Programmation dynamique
Toujours avec Smalltalk, j’ai découvert la Métaprogrammation. La classe d’un objet est elle-même un objet pouvant s’autodécrire et à qui on peut ajouter des méthodes et des propriétés de façon dynamique.
.Net propose la même chose avec la réflexion, et aussi le CLR ou mieux le DLR (dynamic language runtime) permettant de créer du code à la volée pour l’exécuter ensuite dans le même processus (très pratique pour faire piloter son logiciel via un langage de script ‘maison’, ce que nous avons fait dans le logiciel de laboratoire d’analyse développé chez Normand Info : un langage de script, nommé Labscript, offrant aux biologistes la possibilité d’automatiser la validation des résultats de tests en ‘codant’ leur expertise).
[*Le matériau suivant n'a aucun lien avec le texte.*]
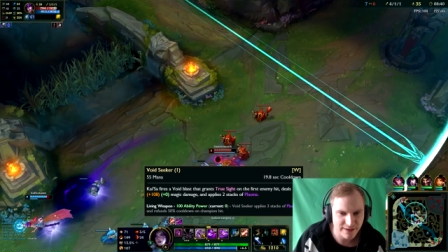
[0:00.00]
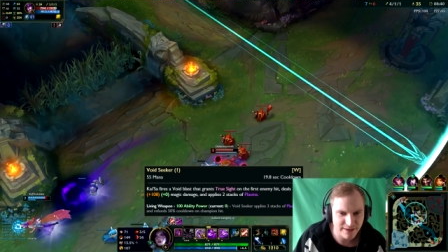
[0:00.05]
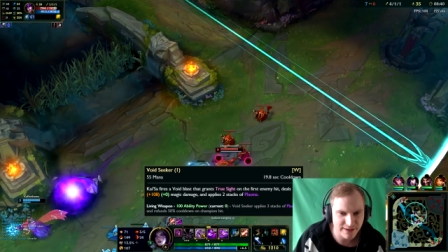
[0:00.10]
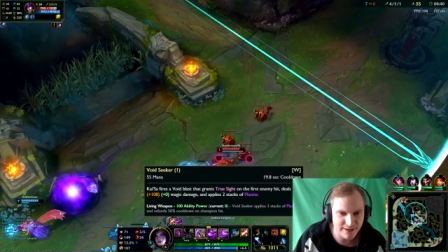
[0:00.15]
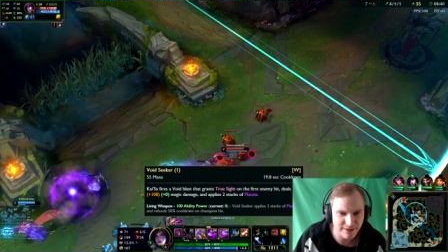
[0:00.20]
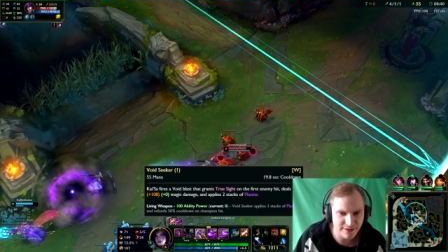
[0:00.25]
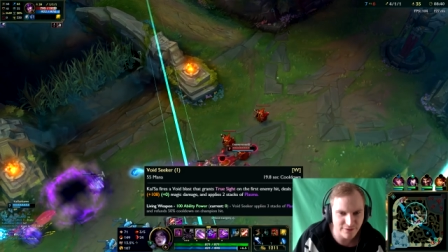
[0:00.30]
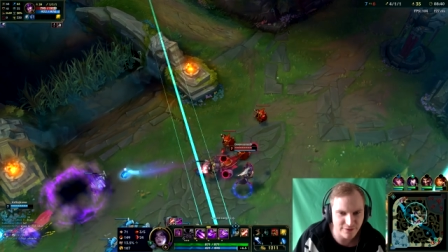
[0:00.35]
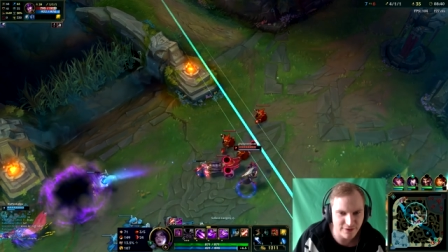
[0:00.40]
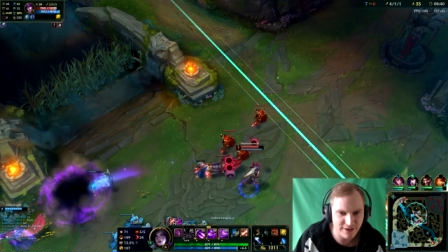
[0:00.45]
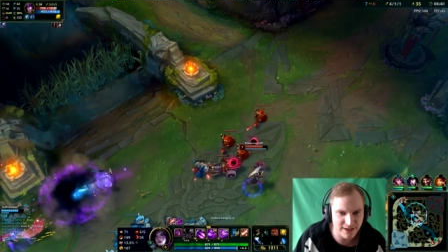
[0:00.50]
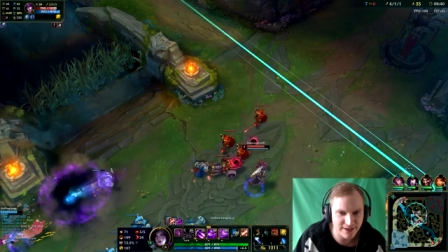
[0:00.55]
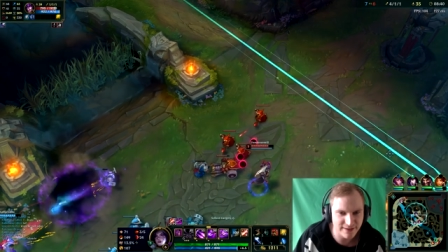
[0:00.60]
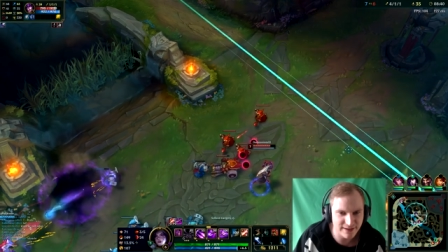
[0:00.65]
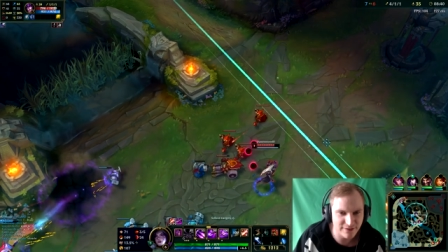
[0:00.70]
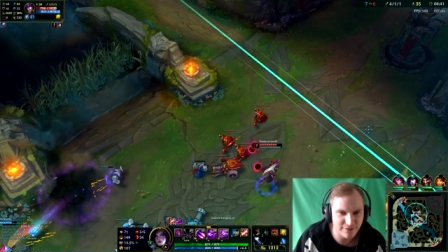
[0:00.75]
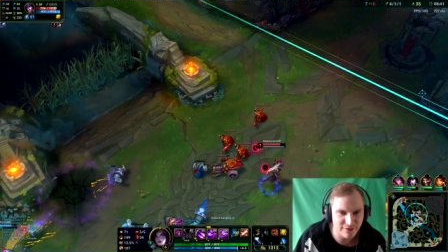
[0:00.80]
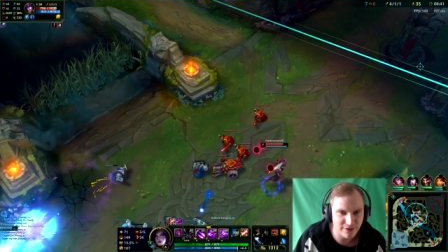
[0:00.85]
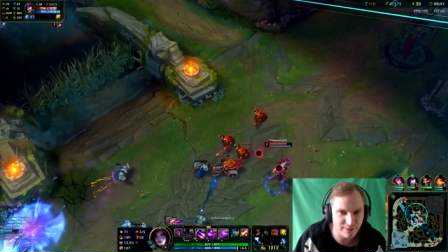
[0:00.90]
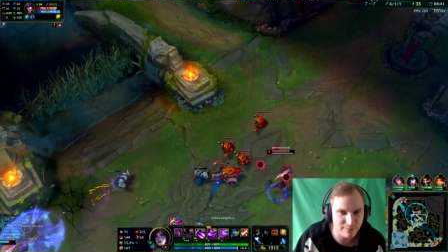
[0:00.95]
Ja, die W hat
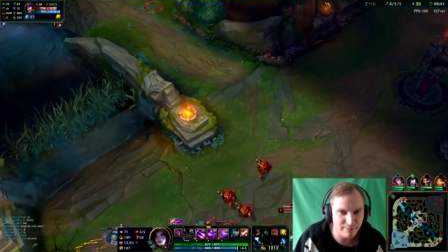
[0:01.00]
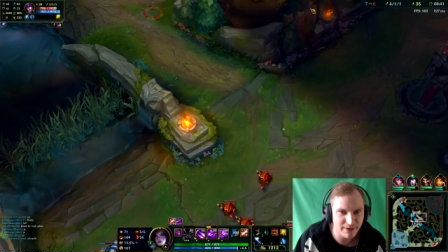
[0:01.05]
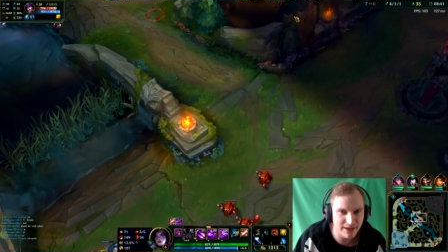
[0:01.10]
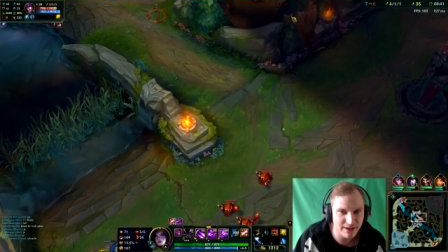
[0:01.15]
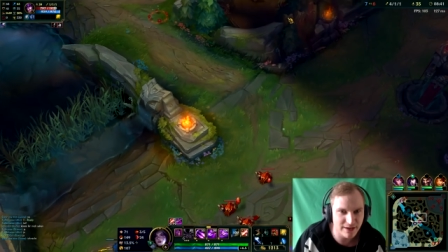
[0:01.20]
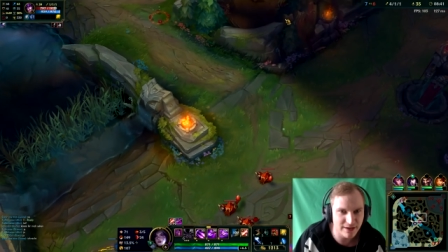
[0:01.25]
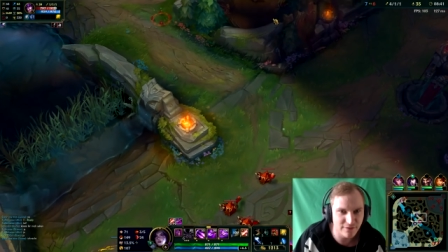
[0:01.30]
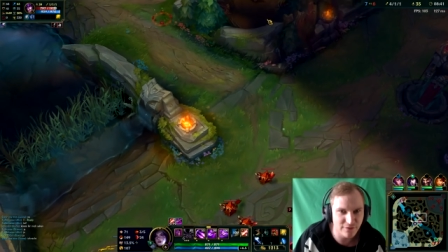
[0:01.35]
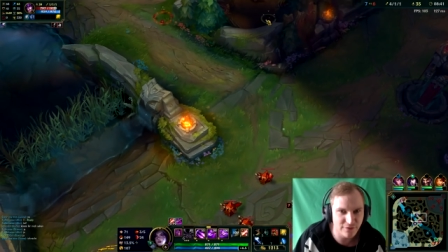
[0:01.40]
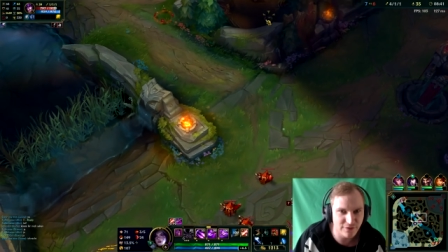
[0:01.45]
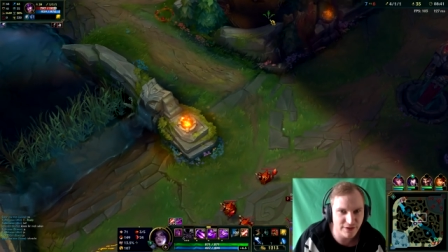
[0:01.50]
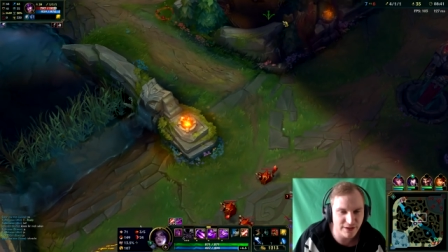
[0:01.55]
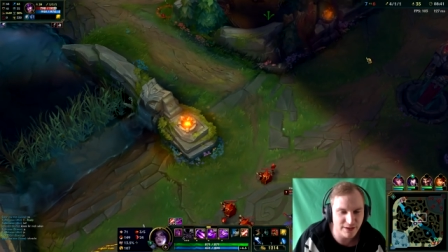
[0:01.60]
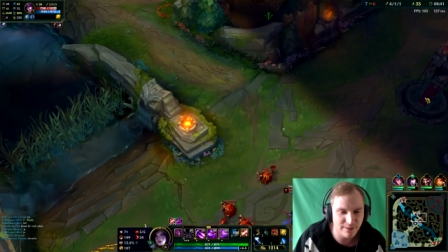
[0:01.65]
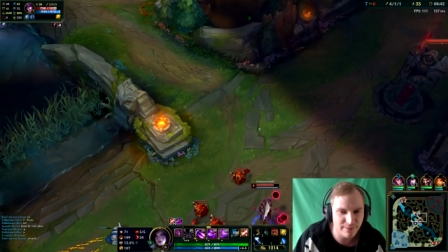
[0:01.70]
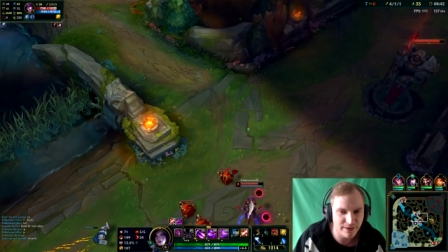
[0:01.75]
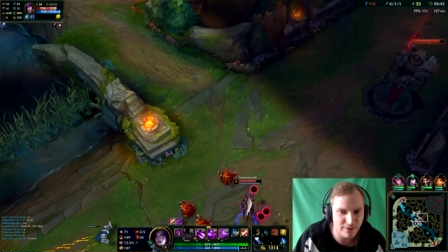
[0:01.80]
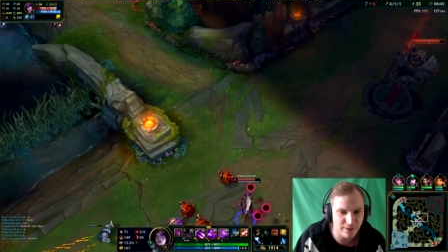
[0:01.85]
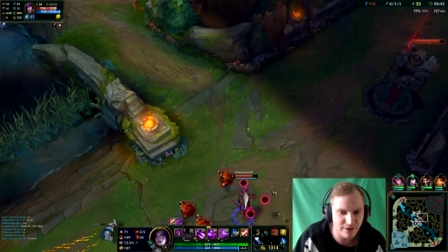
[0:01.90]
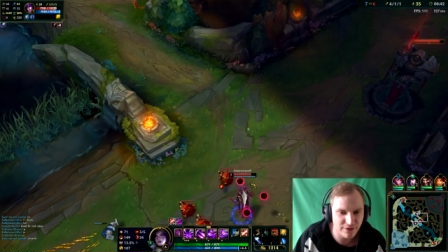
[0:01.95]
einfach mehr, viel
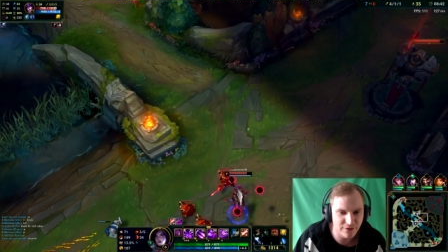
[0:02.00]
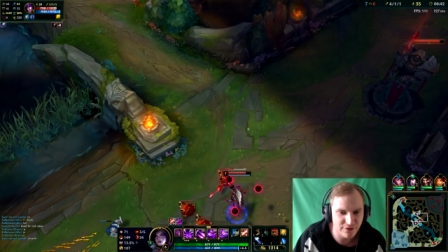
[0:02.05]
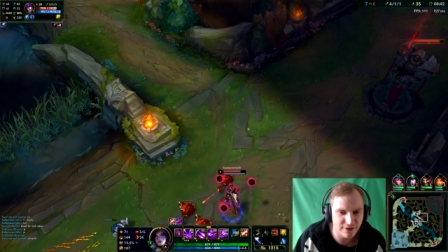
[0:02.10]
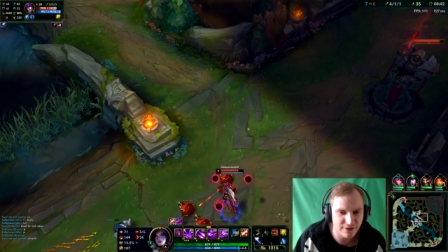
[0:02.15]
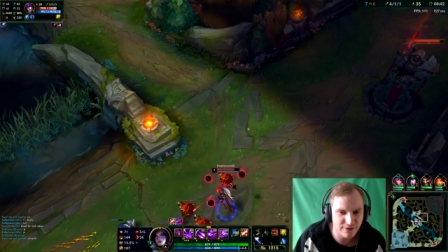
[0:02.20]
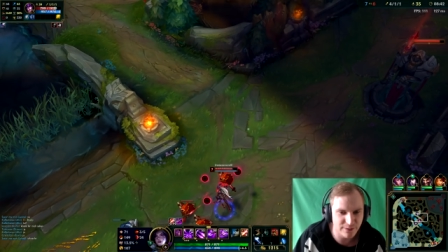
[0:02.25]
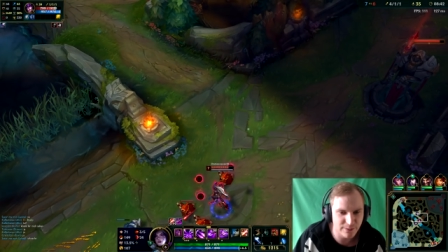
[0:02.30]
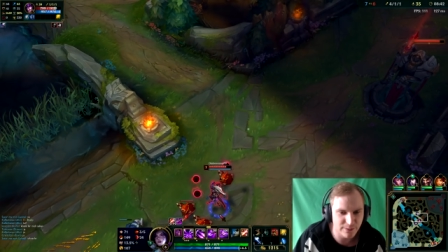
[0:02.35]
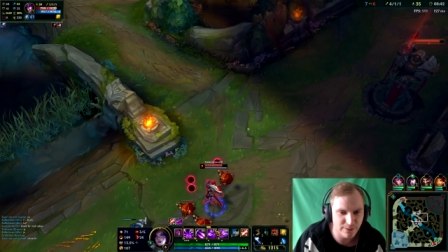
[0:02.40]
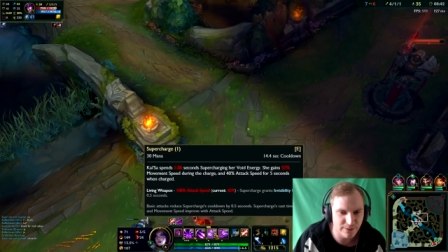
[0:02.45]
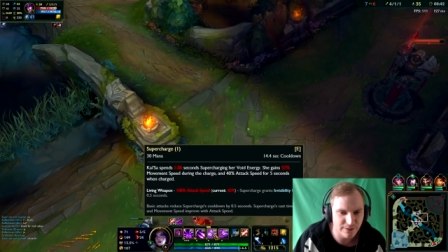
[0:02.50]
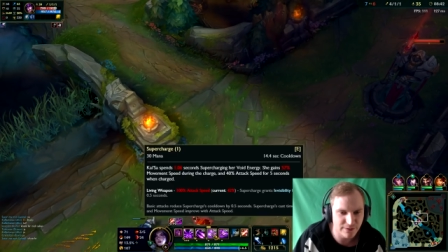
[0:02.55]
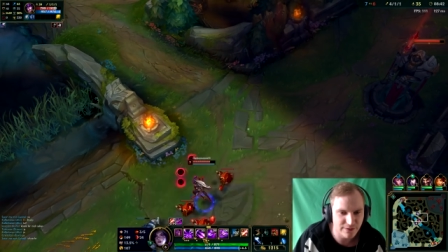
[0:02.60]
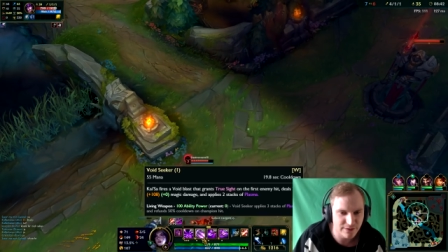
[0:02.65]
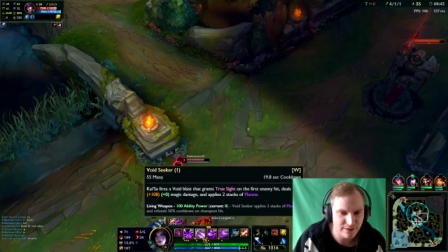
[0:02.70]
mehr Range als die Ult.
Bien entendu, les langages dynamiques (souvent reposant sur une machine virtuelle ou sur un interpréteur) ne sont pas à confondre avec les langages objets (ex. Lisp, Javascript le permettent, C++ non), mais quand même, je trouve que ça reste très couplé à l’univers de la programmation objet. Remarquons que Javascript est devenu un langage objet sans mot-clé dédié, grâce à cette possibilité de créer des fonctions attachées à une fonction ‘mère’.